**Assignment**
Starting at the line containing "[4:34.08-4:35.08]" and ending at the line containing "Transcript: He was", transcribe the listing below exactly. Keep both end lines, skip the pictures, and copy nothing else.

**Exercise data**
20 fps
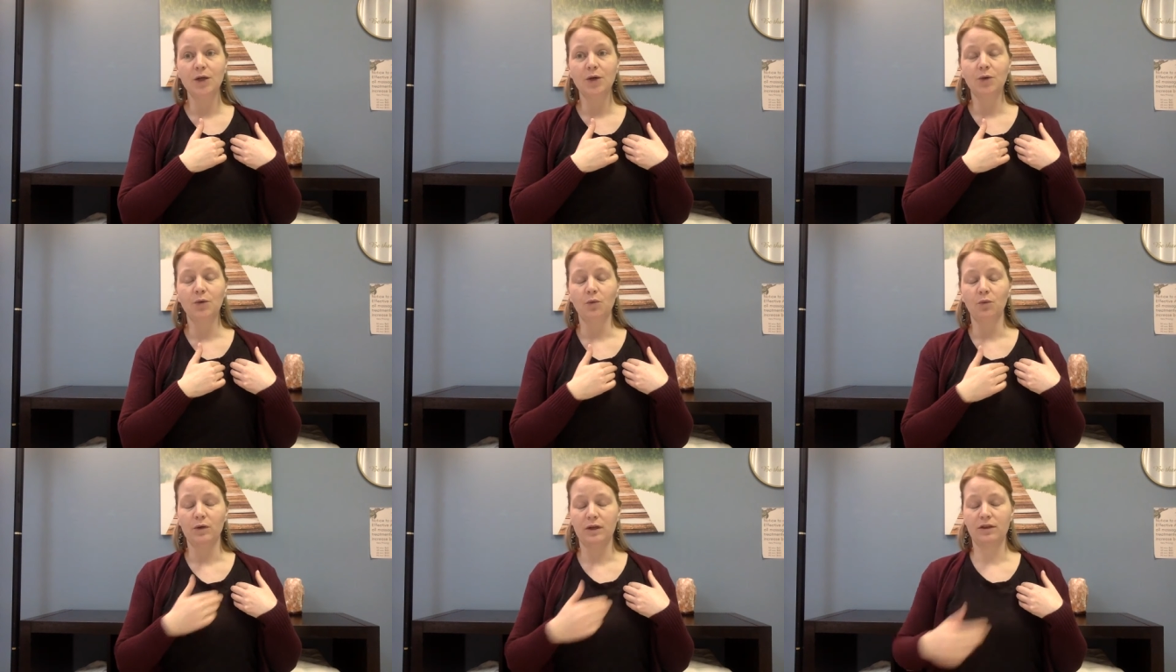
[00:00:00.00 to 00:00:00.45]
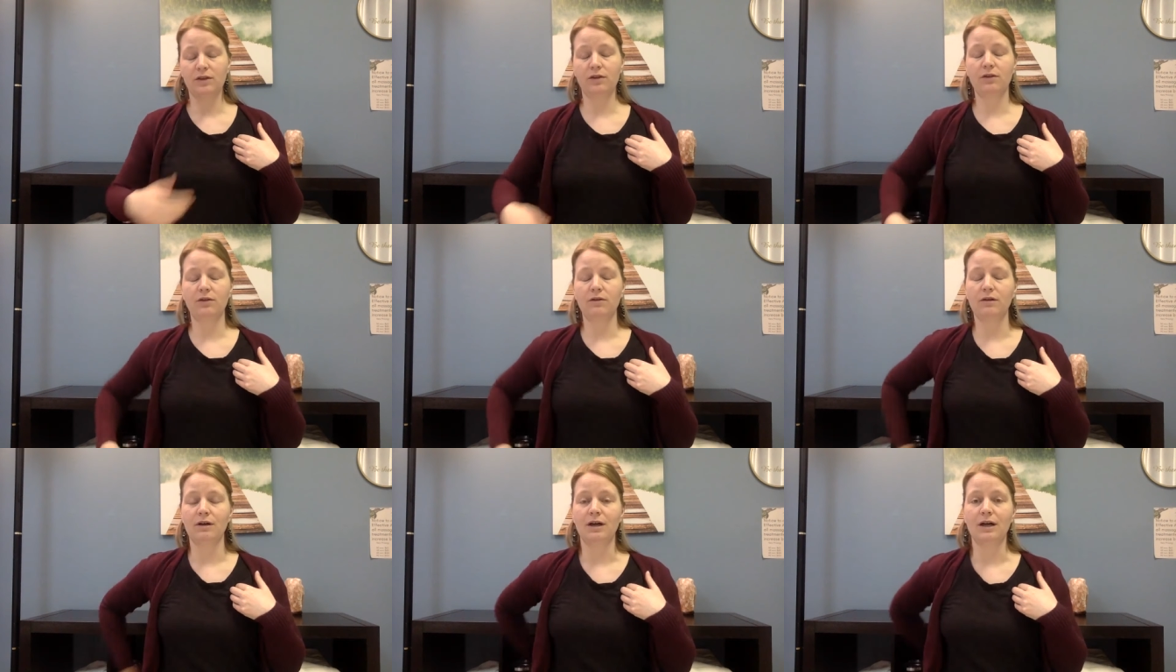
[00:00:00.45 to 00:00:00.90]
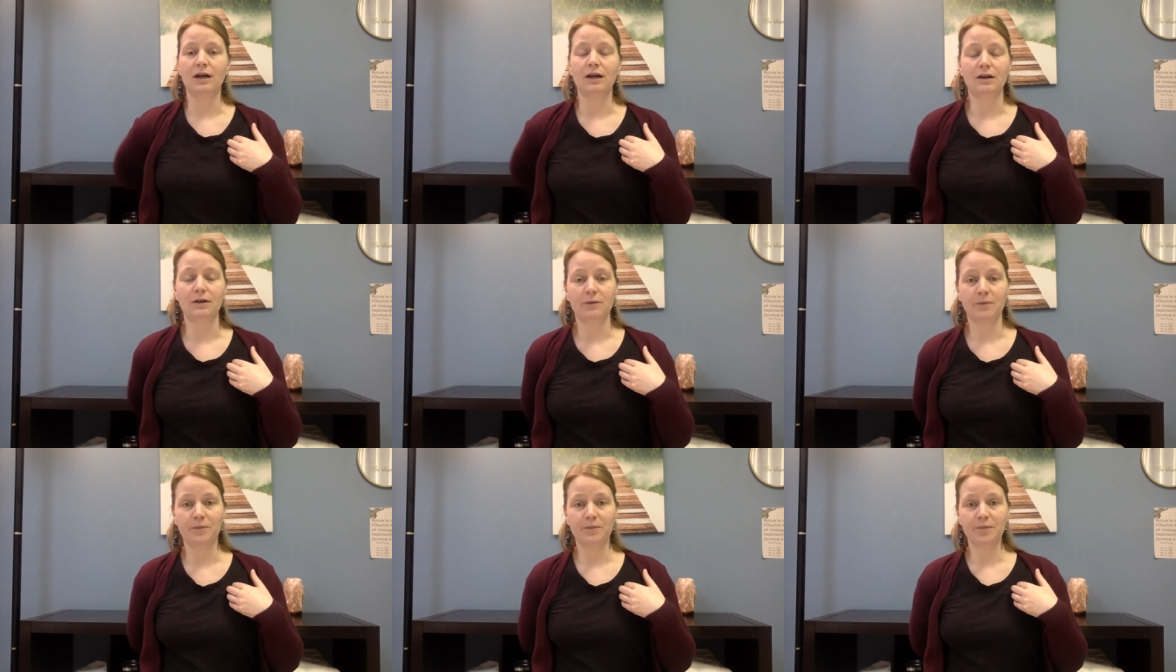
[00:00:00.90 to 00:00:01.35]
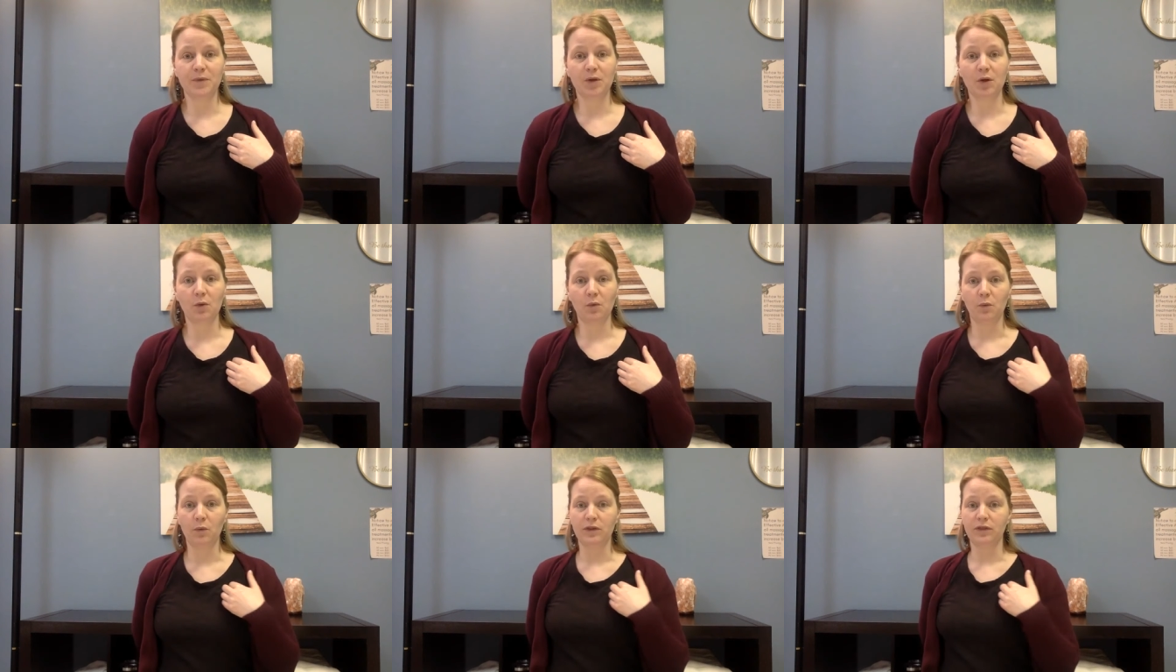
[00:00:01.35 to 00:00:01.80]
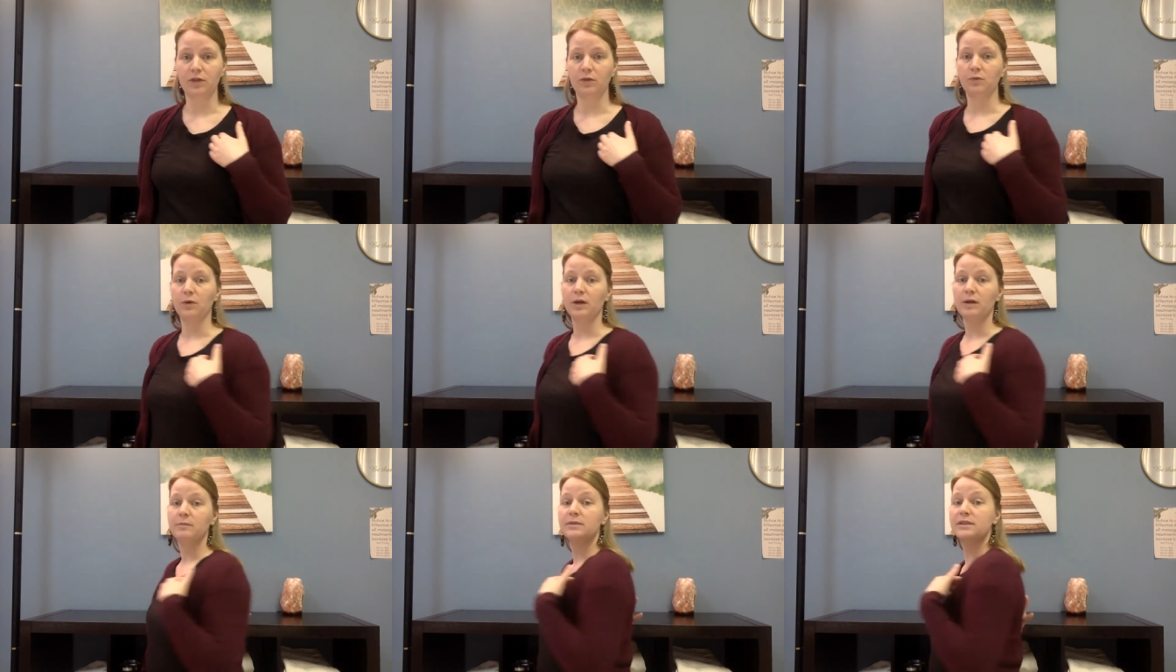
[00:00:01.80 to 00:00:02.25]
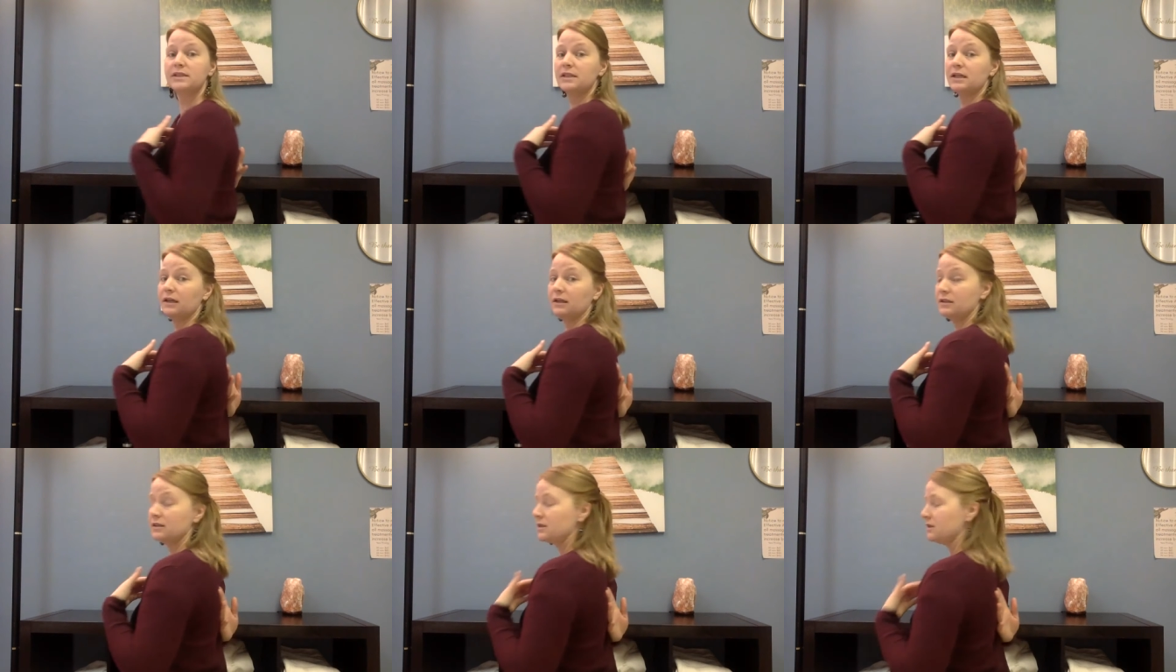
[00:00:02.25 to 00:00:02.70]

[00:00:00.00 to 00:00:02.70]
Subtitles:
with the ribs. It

* * *

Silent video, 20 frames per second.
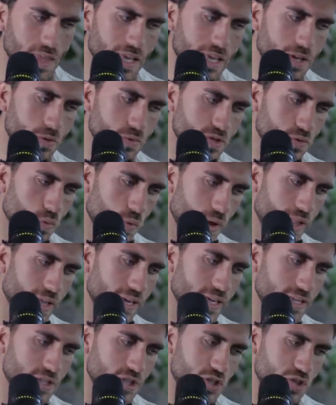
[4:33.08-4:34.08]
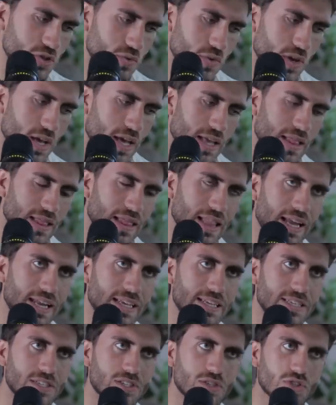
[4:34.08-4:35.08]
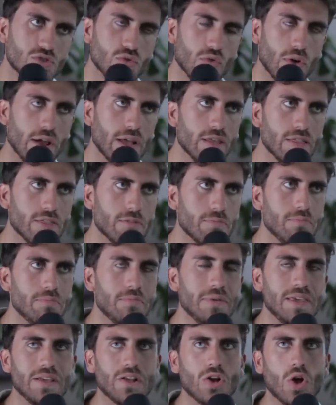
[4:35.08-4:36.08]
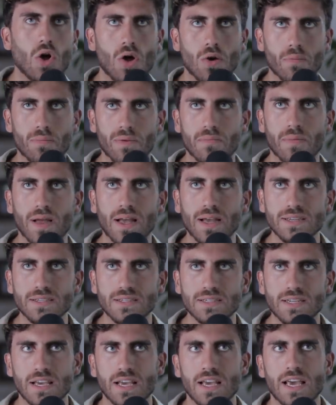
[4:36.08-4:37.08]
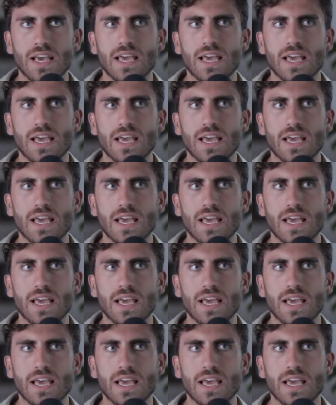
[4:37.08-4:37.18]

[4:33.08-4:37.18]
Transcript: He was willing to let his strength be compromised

**Exercise result**
[4:34.08-4:35.08]
[4:35.08-4:36.08]
[4:36.08-4:37.08]
[4:37.08-4:37.18]

[4:33.08-4:37.18]
Transcript: He was willing to let his strength be compromised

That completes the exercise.